Most common roadblocks for investment property mortgages, part 4


Posted by: Aneta Zimnicki

In my previous blog, I discussed part one of the most common roadblocks for investment property mortgages.  In no particular order, the following is the last of my series of the 16 most common roadblocks for investment property mortgages.   The list is based on current lenders’ policies (in general, ‘A lenders‘), and, of course, like all policies, they are always subject to change.  Hopefully we will see in the future some changes in the policies in favour of the real estate investor.  This list is more applicable to individuals who don’t have hundreds of properties and who are applying for residential mortgages (5plex or less).

13. You are doing a private sale – some lenders don’t accept, it smells too fraudulent. If they do accept, the more professional and legitimate everything looks, the better.
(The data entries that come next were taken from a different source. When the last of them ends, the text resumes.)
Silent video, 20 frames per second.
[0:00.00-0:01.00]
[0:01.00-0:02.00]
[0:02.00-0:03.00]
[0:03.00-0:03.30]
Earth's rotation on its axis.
You will probably have to do an appraisal.

14. You are ‘business for self’, can’t qualify your income via the typical ways (paystub, job letter, Notice of Assessment, tax returns and schedules) and are applying for investment property mortgage – a bad combination with some lenders.  Some lenders have stated ‘no professional real estate investors’ (meaning they want to see income from elsewhere), I wonder though, would they rather have ‘amateur real estate investors’ that don’t know what their doing and hence are unable to replicate their results and acquire more properties?
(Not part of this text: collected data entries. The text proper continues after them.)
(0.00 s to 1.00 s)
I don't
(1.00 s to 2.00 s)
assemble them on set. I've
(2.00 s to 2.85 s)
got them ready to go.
15. You are a corporation applying for an investment property mortgage. This limits your lender choices and your corporation documents need to be in order. Not impossible to get a mortgage, just realize you are potentially narrowing your scope.  Also, most likely, if applying with a corporation, you still need to personally guarantee the loan – no free ride!
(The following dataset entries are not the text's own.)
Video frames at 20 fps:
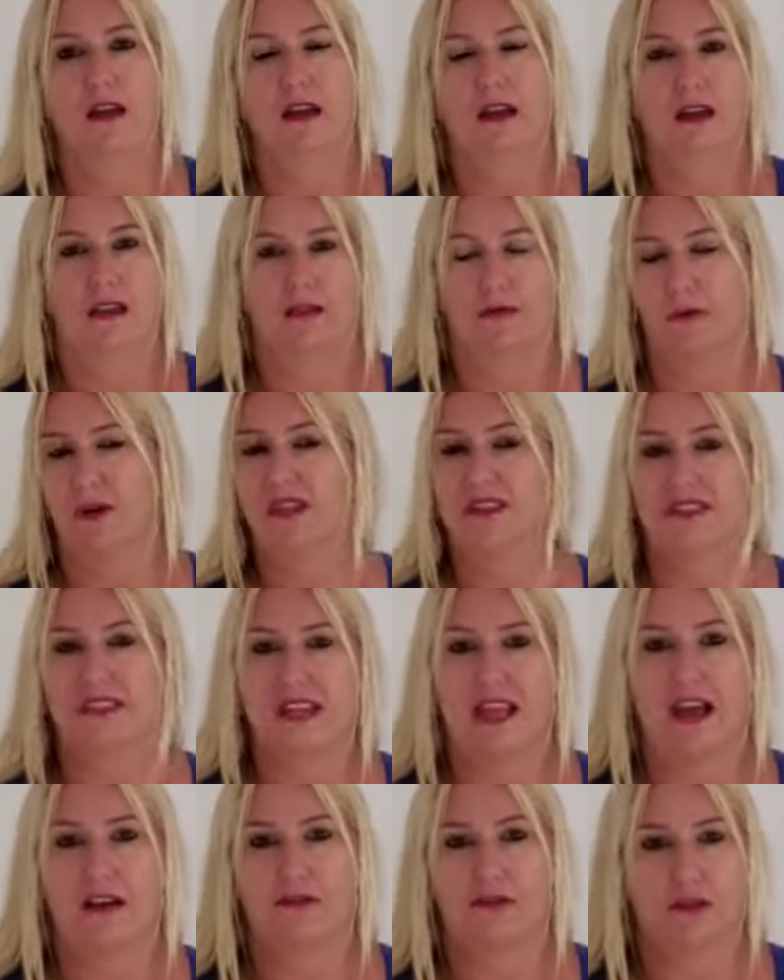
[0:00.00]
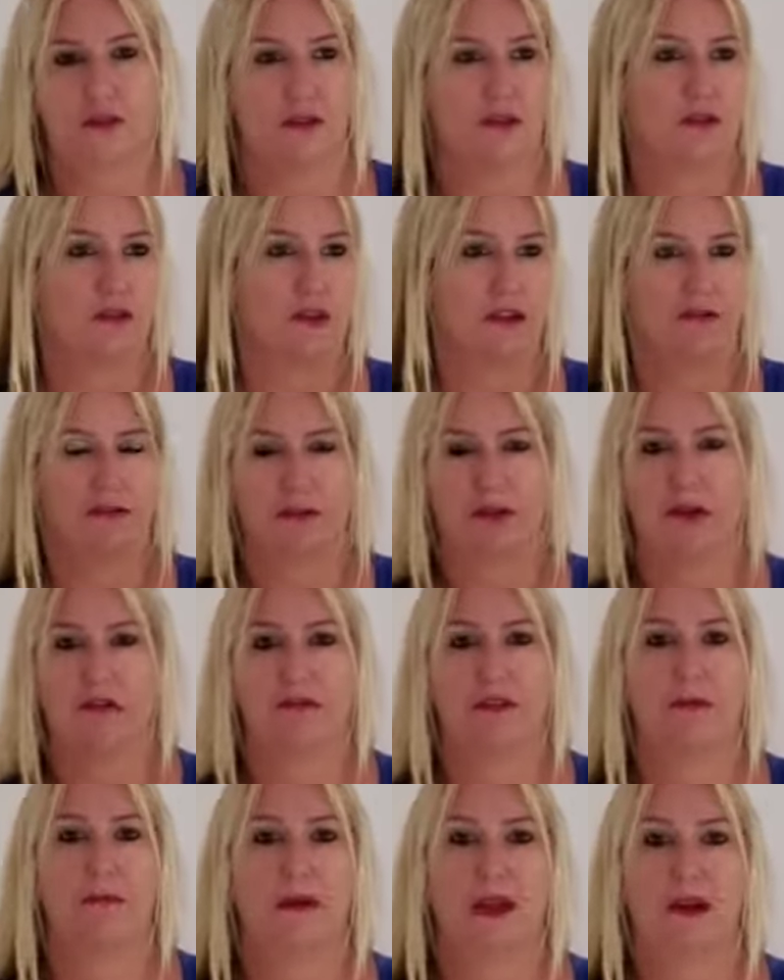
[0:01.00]
and Wednesday afternoon in front of
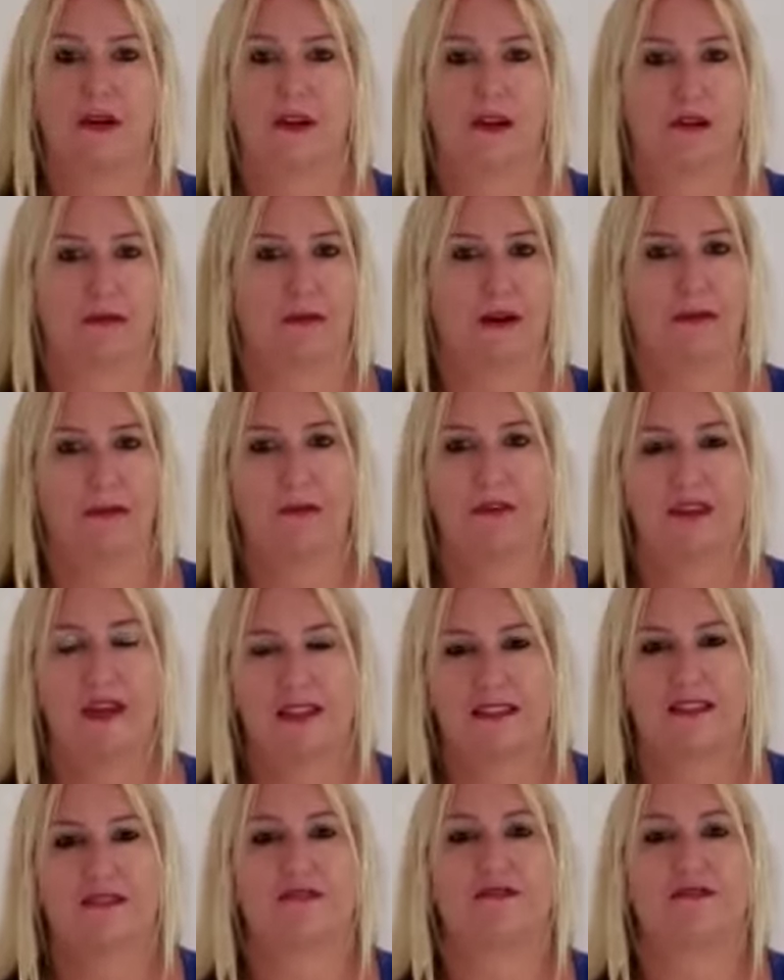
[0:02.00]
the Marriott, right? Well, that's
16. You are buying a serious fixer upper. Promising the lender that it will be worth way more when you are done with it is usually does not seal the deal.  Lenders see the property as collateral and don’t want to be stuck with an unmarketable property.  Renovation projects are risky and expensive, there is much that can go wrong, in the lender’s eyes.  These types of projects are best reserved for private lenders.

A mortgage broker specializing in investment mortgage is familiar with these (ever-changing)  policies and can help you navigate through these roadblocks with proper mortgage planning.  Trying to figure all this out yourself can be overwhelming, instead use the time and energy to work on being the superstar real estate investor, finding and evaluating properties and attracting joint venture partners.